» **Problem requirements**:
The entries below must be reproduced exactly; their pictures are not part of the copy.

» **Available data**:
+ + + + +

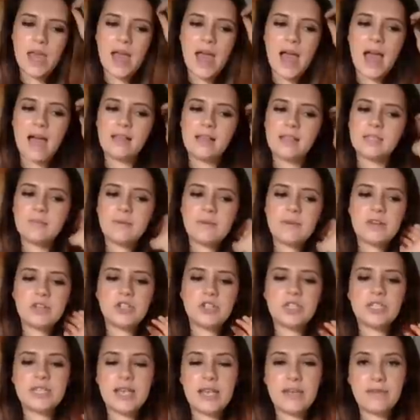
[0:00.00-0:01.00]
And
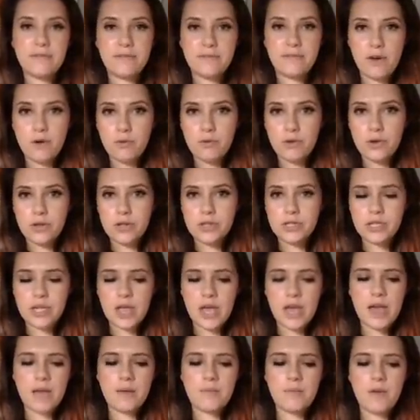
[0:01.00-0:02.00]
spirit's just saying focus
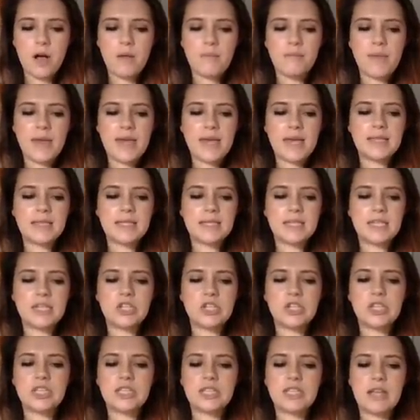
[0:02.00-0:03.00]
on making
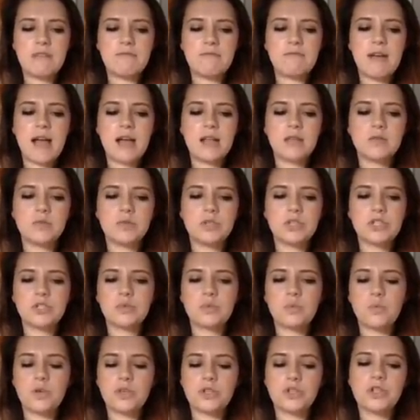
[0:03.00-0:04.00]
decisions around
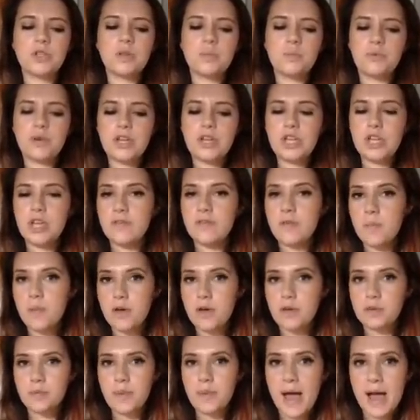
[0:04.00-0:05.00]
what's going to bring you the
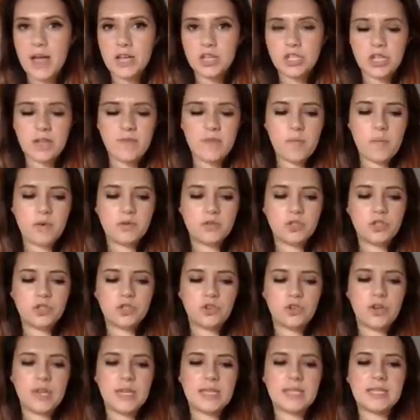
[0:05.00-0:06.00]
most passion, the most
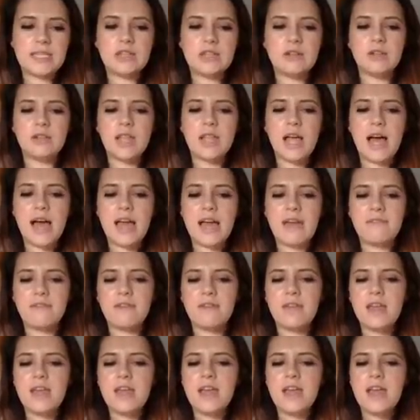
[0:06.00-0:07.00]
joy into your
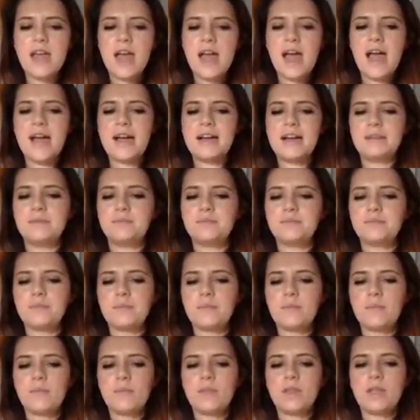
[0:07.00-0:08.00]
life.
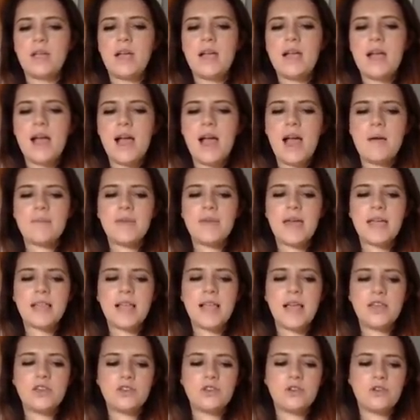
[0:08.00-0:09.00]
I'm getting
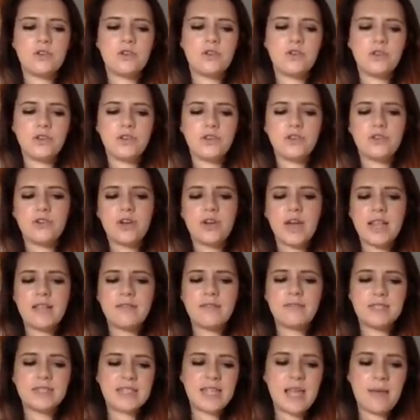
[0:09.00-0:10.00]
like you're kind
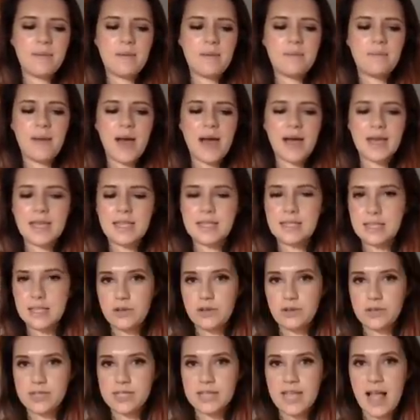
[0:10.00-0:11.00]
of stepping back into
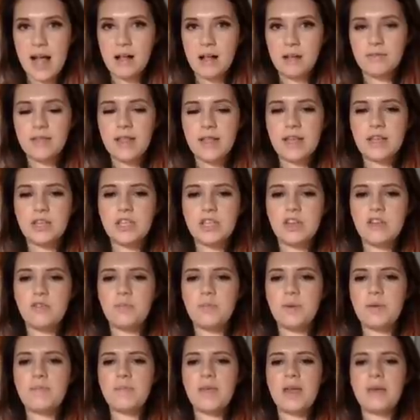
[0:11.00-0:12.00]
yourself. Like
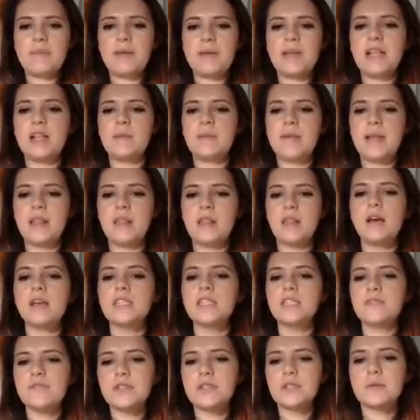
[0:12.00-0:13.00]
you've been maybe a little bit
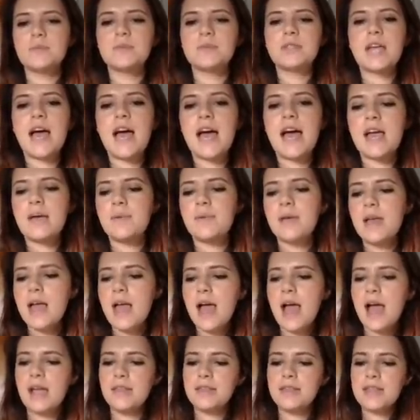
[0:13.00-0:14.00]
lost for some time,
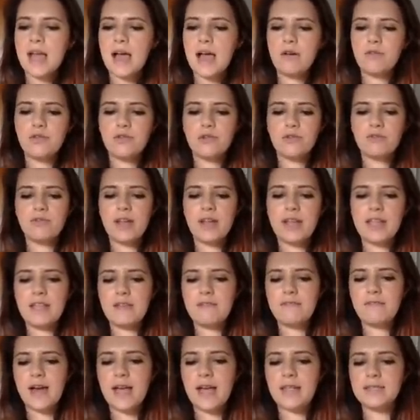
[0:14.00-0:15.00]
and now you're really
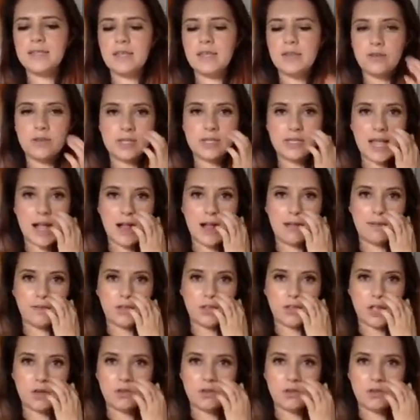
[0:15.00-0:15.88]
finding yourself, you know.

+ + + + +

» **Response below**:
[0:00.00-0:01.00]
And
[0:01.00-0:02.00]
spirit's just saying focus
[0:02.00-0:03.00]
on making
[0:03.00-0:04.00]
decisions around
[0:04.00-0:05.00]
what's going to bring you the
[0:05.00-0:06.00]
most passion, the most
[0:06.00-0:07.00]
joy into your
[0:07.00-0:08.00]
life.
[0:08.00-0:09.00]
I'm getting
[0:09.00-0:10.00]
like you're kind
[0:10.00-0:11.00]
of stepping back into
[0:11.00-0:12.00]
yourself. Like
[0:12.00-0:13.00]
you've been maybe a little bit
[0:13.00-0:14.00]
lost for some time,
[0:14.00-0:15.00]
and now you're really
[0:15.00-0:15.88]
finding yourself, you know.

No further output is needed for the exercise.